(Stored data)
▬▬▬
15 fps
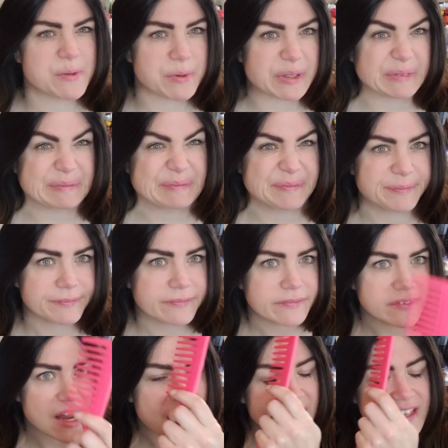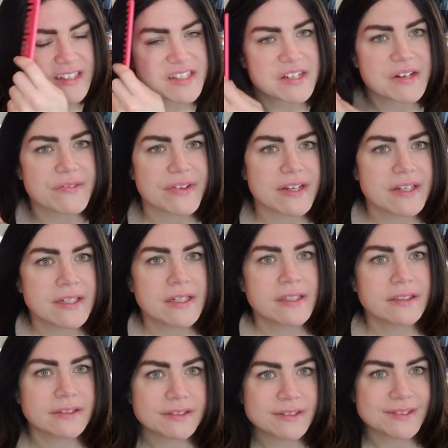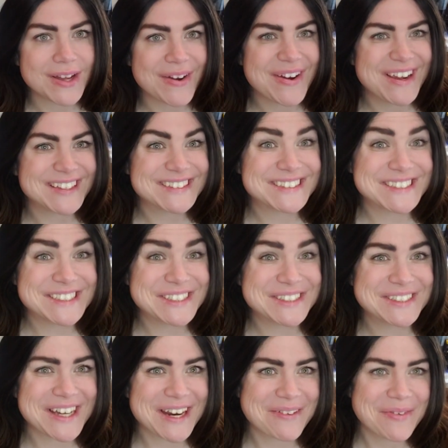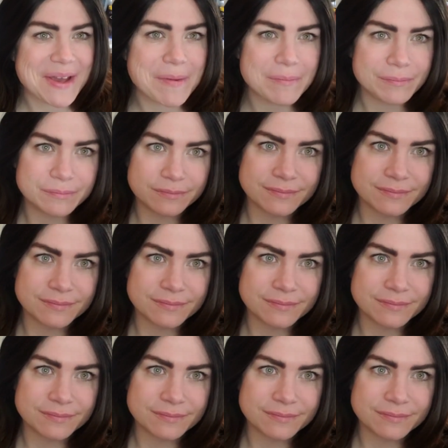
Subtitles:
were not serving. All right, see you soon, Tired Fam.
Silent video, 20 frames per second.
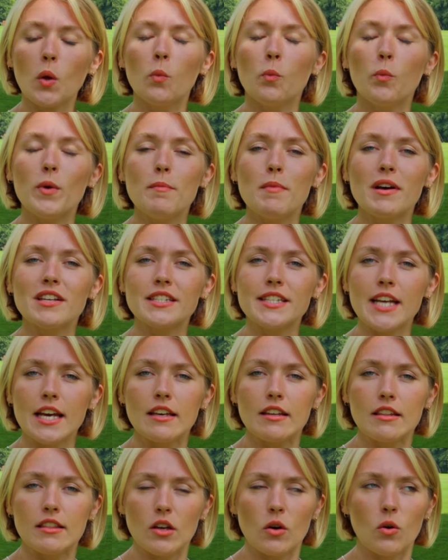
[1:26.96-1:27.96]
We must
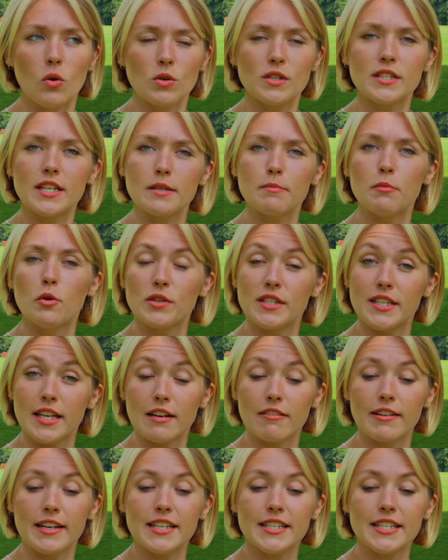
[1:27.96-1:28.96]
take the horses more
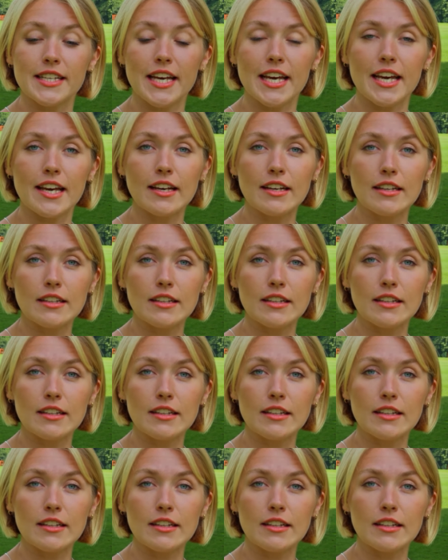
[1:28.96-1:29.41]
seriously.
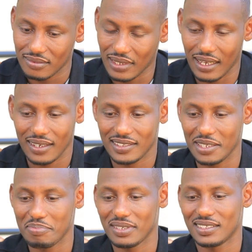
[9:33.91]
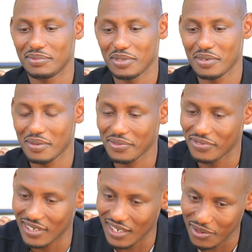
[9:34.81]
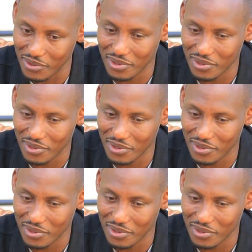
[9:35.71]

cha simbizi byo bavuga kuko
▬▬▬
### The task
Please output each line above exactly and omit all images.

### Result
15 fps
Subtitles:
were not serving. All right, see you soon, Tired Fam.
Silent video, 20 frames per second.
[1:26.96-1:27.96]
We must
[1:27.96-1:28.96]
take the horses more
[1:28.96-1:29.41]
seriously.
[9:33.91]
[9:34.81]
[9:35.71]

cha simbizi byo bavuga kuko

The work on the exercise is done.